**Entries shown**
----
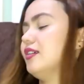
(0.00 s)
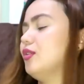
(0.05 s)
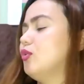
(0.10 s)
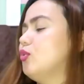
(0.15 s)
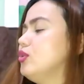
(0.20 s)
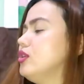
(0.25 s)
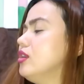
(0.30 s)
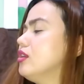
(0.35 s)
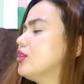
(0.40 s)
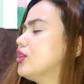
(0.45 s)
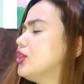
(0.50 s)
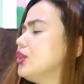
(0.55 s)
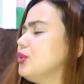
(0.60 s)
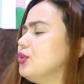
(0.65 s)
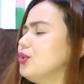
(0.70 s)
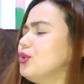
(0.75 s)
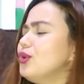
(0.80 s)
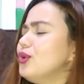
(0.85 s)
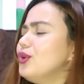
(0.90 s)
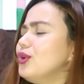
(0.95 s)
Uy, ang
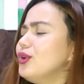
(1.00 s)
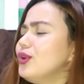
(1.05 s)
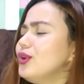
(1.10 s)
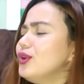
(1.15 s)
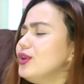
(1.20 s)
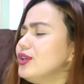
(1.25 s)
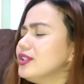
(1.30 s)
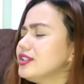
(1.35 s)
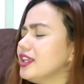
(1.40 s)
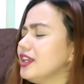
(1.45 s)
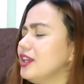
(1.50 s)
cute!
----
Set down the whole listing exactly as given, except for the pictures.

**Written response**
(0.00 s)
(0.05 s)
(0.10 s)
(0.15 s)
(0.20 s)
(0.25 s)
(0.30 s)
(0.35 s)
(0.40 s)
(0.45 s)
(0.50 s)
(0.55 s)
(0.60 s)
(0.65 s)
(0.70 s)
(0.75 s)
(0.80 s)
(0.85 s)
(0.90 s)
(0.95 s)
Uy, ang
(1.00 s)
(1.05 s)
(1.10 s)
(1.15 s)
(1.20 s)
(1.25 s)
(1.30 s)
(1.35 s)
(1.40 s)
(1.45 s)
(1.50 s)
cute!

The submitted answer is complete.